With a little small talk I learned he had been here all his life. He asked my father’s name obviously thinking their trails may have crossed.  On telling him it was Bob Wright his eyes instantly lifted and a knowing, half smile slipped over his face. He slowly looked down while shaking his head, as if to say, “I  don’t believe this.” There was a brief pause as he gazed  around searching memories. “I know your old man. He’s a writer. Bought a newspaper up north. Ya, I remember. Been a few years but we had some good times together right here on the river and over in the Baraboo Hills.” Again there was a cautious pause after some exchange. “He ever tell you about the time he stuck an arrow in a farmer’s pig? “  He knew he had a revelation and his sly smile almost told more of the story.

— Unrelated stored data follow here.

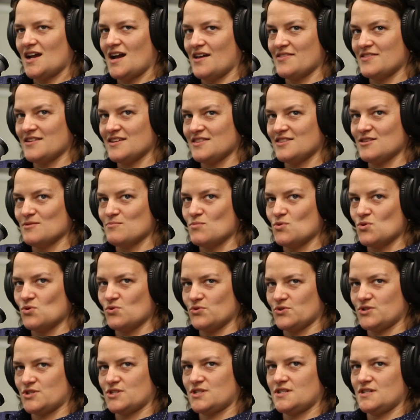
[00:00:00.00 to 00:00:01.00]
I think
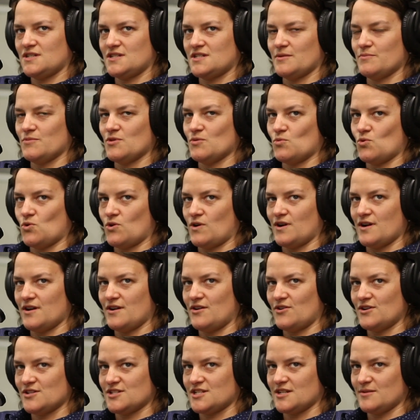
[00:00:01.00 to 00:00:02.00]
some of the more
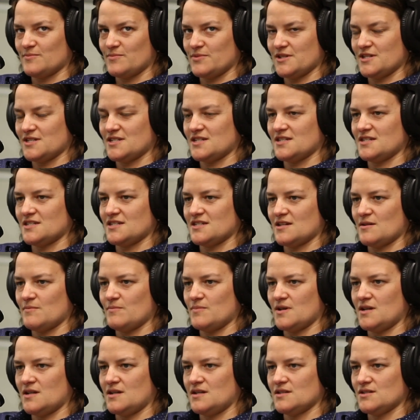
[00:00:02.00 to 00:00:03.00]
interesting places I've
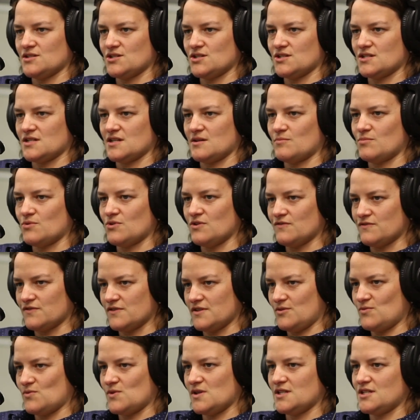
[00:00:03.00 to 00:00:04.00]
been is just I
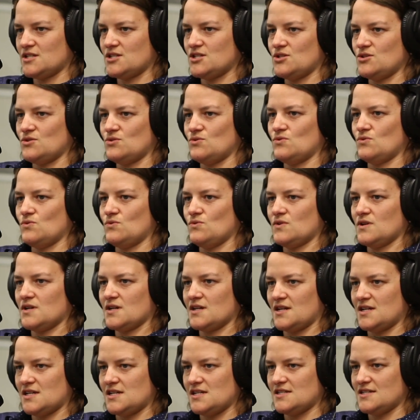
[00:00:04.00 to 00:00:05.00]
briefly went to
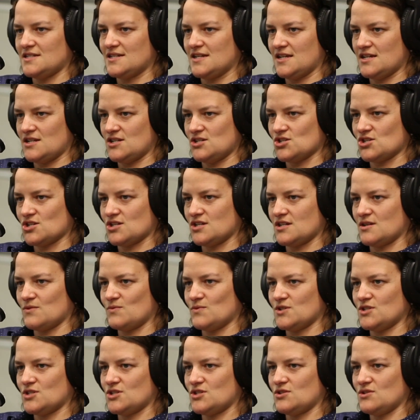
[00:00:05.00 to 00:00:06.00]
kind of East Asia. I
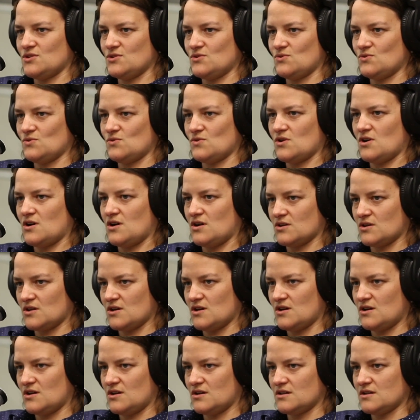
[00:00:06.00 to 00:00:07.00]
went to Hong
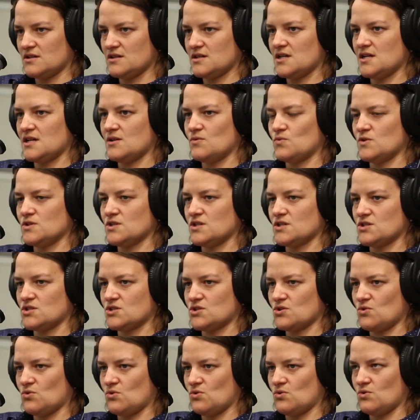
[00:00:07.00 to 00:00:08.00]
Kong and went to
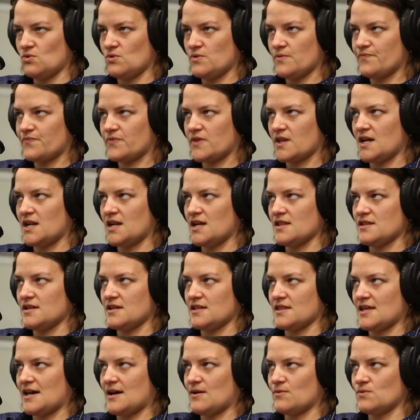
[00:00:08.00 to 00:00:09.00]
Seoul. And I think
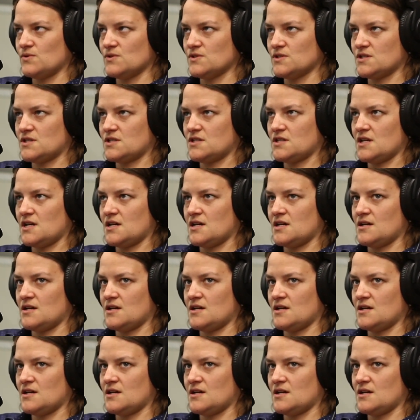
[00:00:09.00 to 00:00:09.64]
that was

I am sure my eyes opened wide, not in shock but with a hint of pure entertainment.  We were a family with a hunting tradition, so I knew the Old Man thoroughly enjoyed being in the woods stalking deer, but a pig, particularly a domestic pig! “Your not shitting me, are you?” I asked. “Oh no, He did it. I was with him. I don’t know what got into him but he did it. Musta been bored ‘cause there were not many deer in those days. You gotta ask him about that one.” After a few more reflections on other years and other people, we moved down the slow river.

All through the years I had heard the rants on ethics in the woods, and safety, and respect and here was this guy who had a few skeletons tucked away in the hills, not that it was all bad ,but still, there was a touch, of say, feralness to it all. He was a loose canon, a man not totally in control, maybe a hunter needing an experience of killing a food source. I remember as we continued the float, wanting so badly to tell him the story and literally relishing the moment because here was a situation, a little black mark that might generate a most colorful explanation of a dubious deed. My Father was full of humor and no doubt he would have to move in that direction to cover his ass.  The disclosure might also eliminate any comments he might ever have on my own misdeeds. I’m sure my companion, Ron my classmate, was even more confused, and suspicious about our family’s past than he was before.  Were these people moonshiners?

We were retrieved by a friend not too far from the Mississippi and taken back to my home in Marquette county, and to the old man who, I might add, was now in his mid-forties and a stalwart of the community. “Hey, how’d it go?” He immediately asked. “Great, man what  a trip”. We stopped at the power plant there at the dam and we met this guy Bill Nelson”.  In an instant my old man’s head dropped and he shook his head in a regretting way, mumbling some inaudible profanity. When he looked up the first question was, ”I supposed you heard about that damned pig? That was the dumbest thing I ever did and there isn’t another person who knows about it and you have to run into that son -of-a-bitch.  But I want you to know, I went to the farmer and told him I did it---and I had to pay for the damn thing. Keep in mind, it was out running around in the woods, not like a normal pig.”  The old man stood there, I’m sure half laughing but fighting it.

In looking back all those years, it seems obvious he had been feral for a least a brief moment---or should I say an outlaw. He had been outed as the wild man I had suspected. Not for a minute did I ever judge him badly for it---he was a human, a hunter (of sorts) and his genetics, his prehistoric man had just come shining through.  It was also a rare moment in my young life.